Redundancy Allocation for Serial Systems

The availability of advanced technical systems (e.g. material handling systems, defense systems, manufacturing systems, computer networks) are crucial as they are used in core processes by their users. Designing systems with redundancy and repairing them by replacing failed parts (repair-by-replacement) during the exploitation phase are common practices to meet a high availability target. Spare parts are kept on stock at a short distance of the installed systems to realize the repair-by-replacement concept efficiently. We introduce a model for redundancy optimization of a system which is composed of subsystems placed in a serial structure. At most two identical, repairable parts can be used in a cold standby redundancy setting in each subsystem. We investigate a situation in which a user buys a number of units of this system. The systems are supported by a single spare parts inventory stock point. A defined emergency procedure is performed in out-of-stock or almost-out-of-stock situations.
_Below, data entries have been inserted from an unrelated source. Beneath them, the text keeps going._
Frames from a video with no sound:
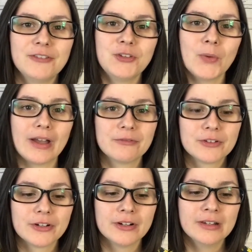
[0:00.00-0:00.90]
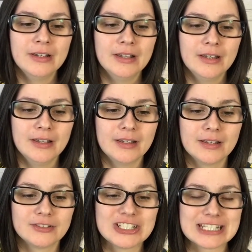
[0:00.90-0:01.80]
you ever
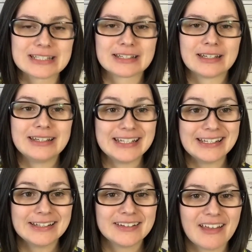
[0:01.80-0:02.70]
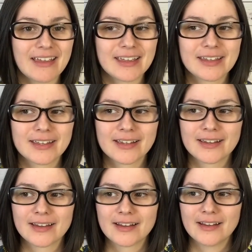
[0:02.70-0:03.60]
just need like
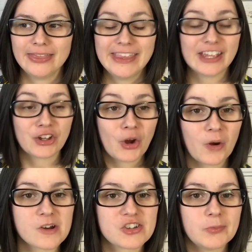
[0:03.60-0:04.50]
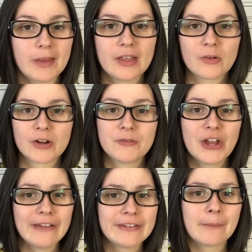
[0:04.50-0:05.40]
the encouragement, or if
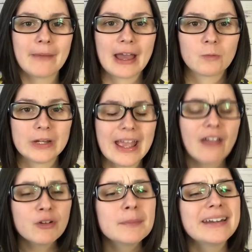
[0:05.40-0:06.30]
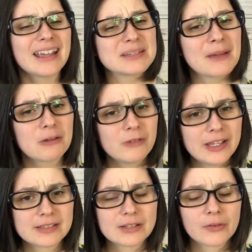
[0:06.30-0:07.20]
you're having a bad week, everybody has bad
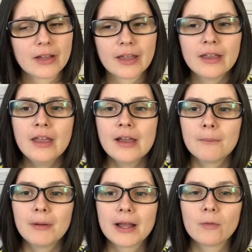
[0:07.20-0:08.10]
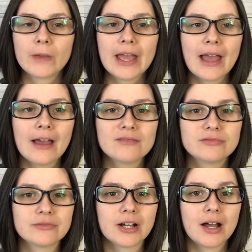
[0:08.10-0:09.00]
weeks, okay? But we have
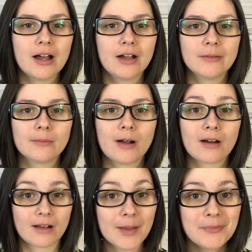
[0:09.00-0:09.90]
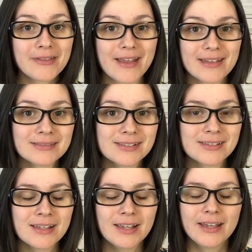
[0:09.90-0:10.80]
our
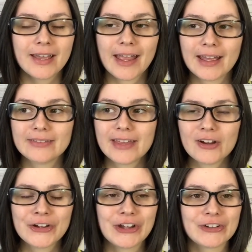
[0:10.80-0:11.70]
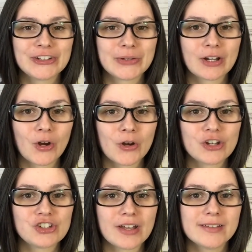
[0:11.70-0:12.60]
uplines, and they are here to
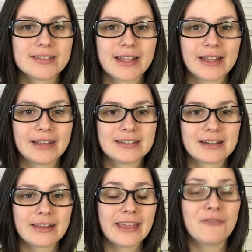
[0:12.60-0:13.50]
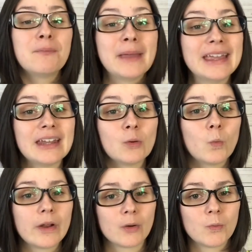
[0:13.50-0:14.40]
encourage us, and they've been
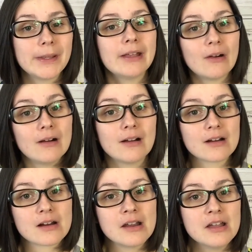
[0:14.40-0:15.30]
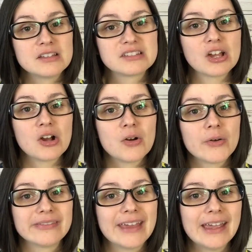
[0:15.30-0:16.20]
where we are,
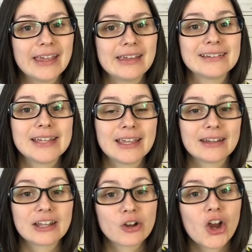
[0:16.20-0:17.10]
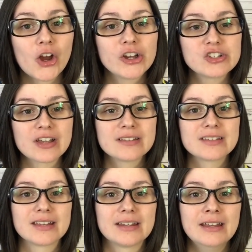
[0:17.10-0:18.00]
so they can encourage us
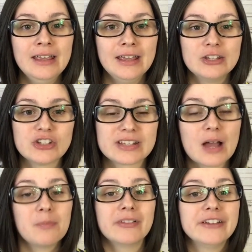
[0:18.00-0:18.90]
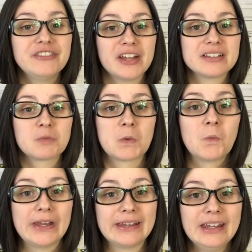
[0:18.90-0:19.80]
and just uplift us when
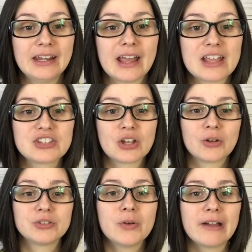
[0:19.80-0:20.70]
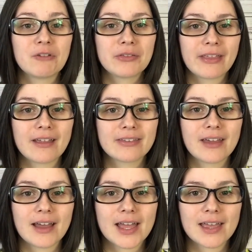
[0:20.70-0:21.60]
we need it. So don't ever think
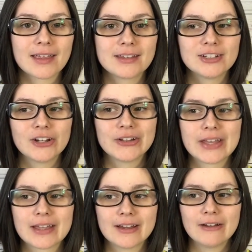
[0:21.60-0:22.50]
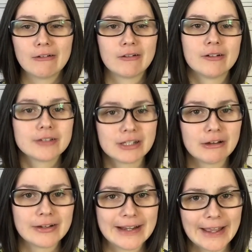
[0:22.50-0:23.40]
that, you know, like, oh, you
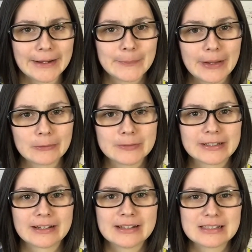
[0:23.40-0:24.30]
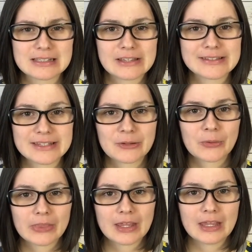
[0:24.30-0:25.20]
know, I had a bad week, I didn't sell a
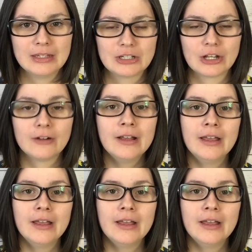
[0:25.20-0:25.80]
single thing, you know.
Redundancy and spare parts inventory level per subsystem are the decision variables in the model. We formulate the problem as the minimization of the Total Cost of Ownership (TCO) of a general number of systems under a certain availability constraint. We conduct exact analysis and derive a number of analytical properties which characterize the optimal spare parts inventory level and redundancy on subsystem level. We provide a system-level rule for ordering the subsystems for redundancy.